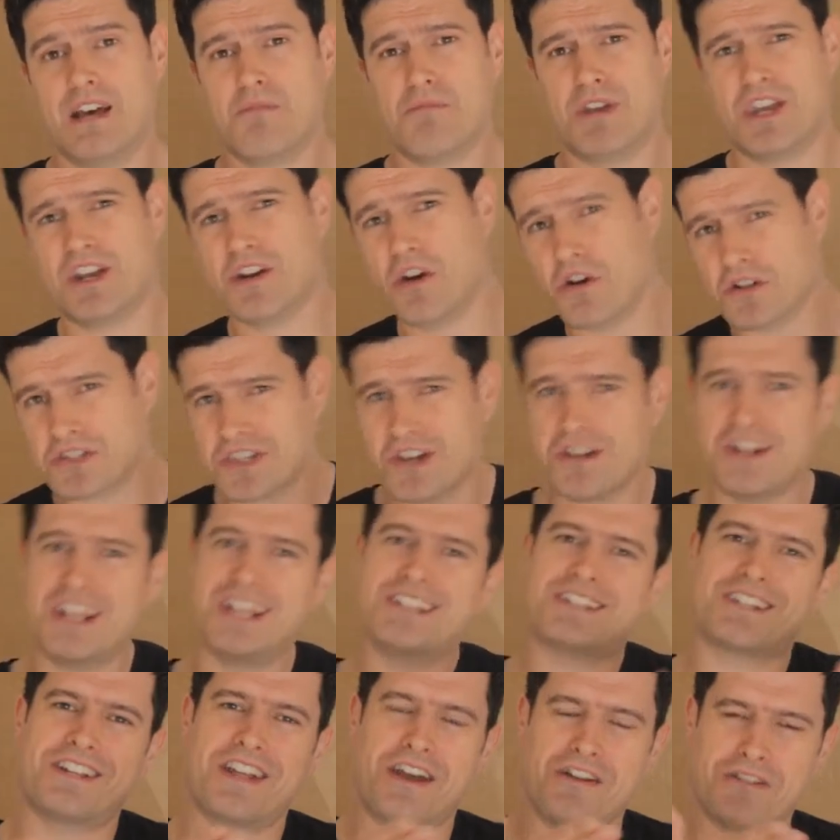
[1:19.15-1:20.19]
But you'd also
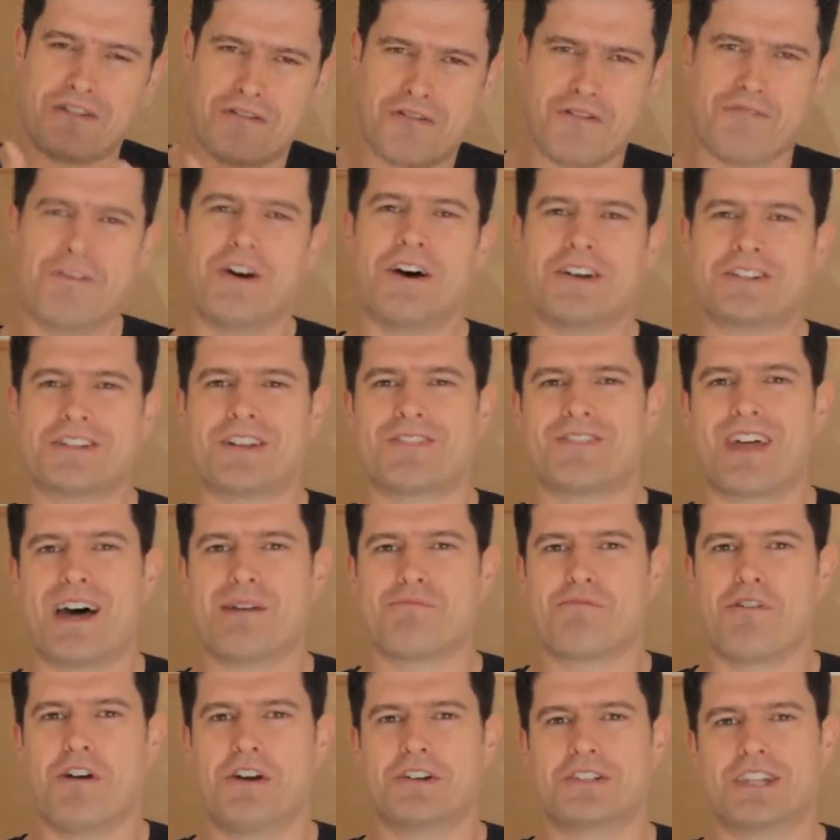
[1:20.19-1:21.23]
need to know the reverse of
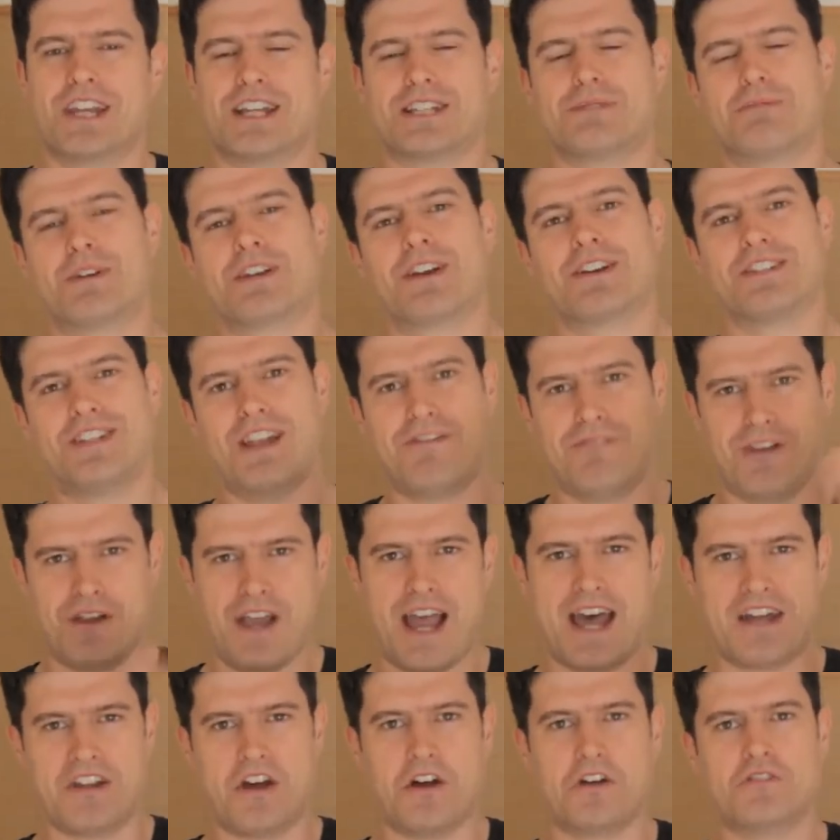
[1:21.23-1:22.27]
that process, because if you
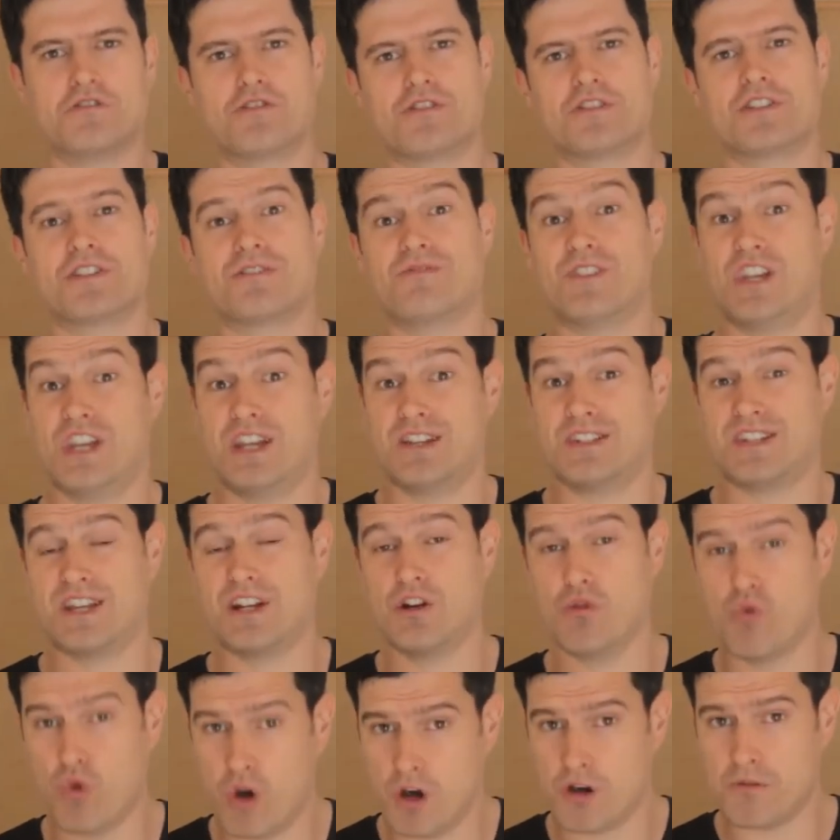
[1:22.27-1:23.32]
had hundreds of sheets
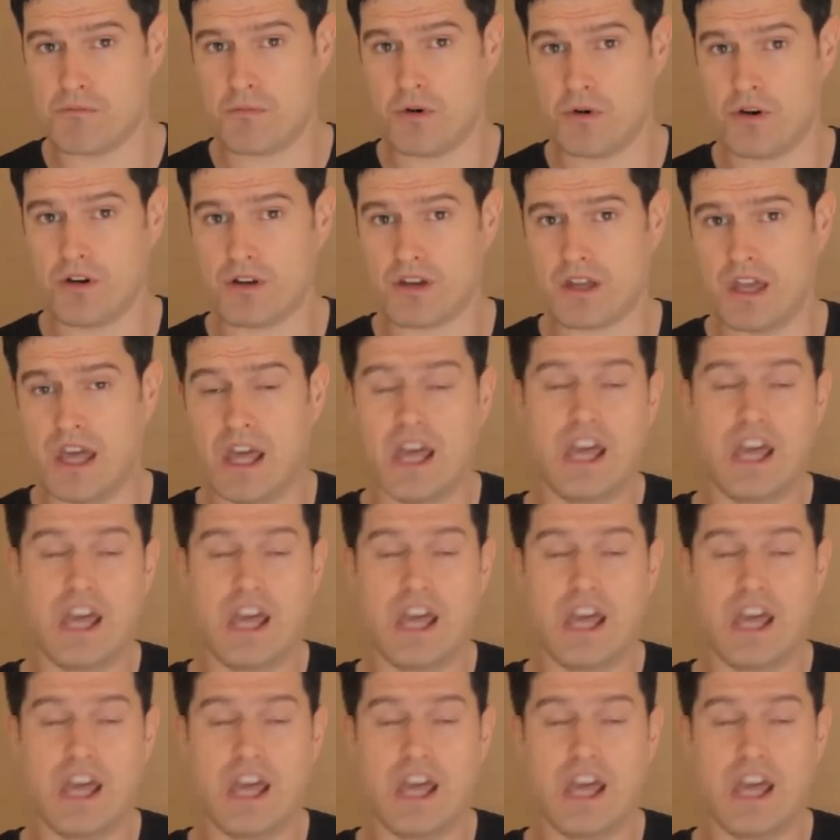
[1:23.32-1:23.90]
in a workbook,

- [Problem statement] From the first line to the last, copy the listing above exactly, dropping all images.

- [Answer to this task]
[1:19.15-1:20.19]
But you'd also
[1:20.19-1:21.23]
need to know the reverse of
[1:21.23-1:22.27]
that process, because if you
[1:22.27-1:23.32]
had hundreds of sheets
[1:23.32-1:23.90]
in a workbook,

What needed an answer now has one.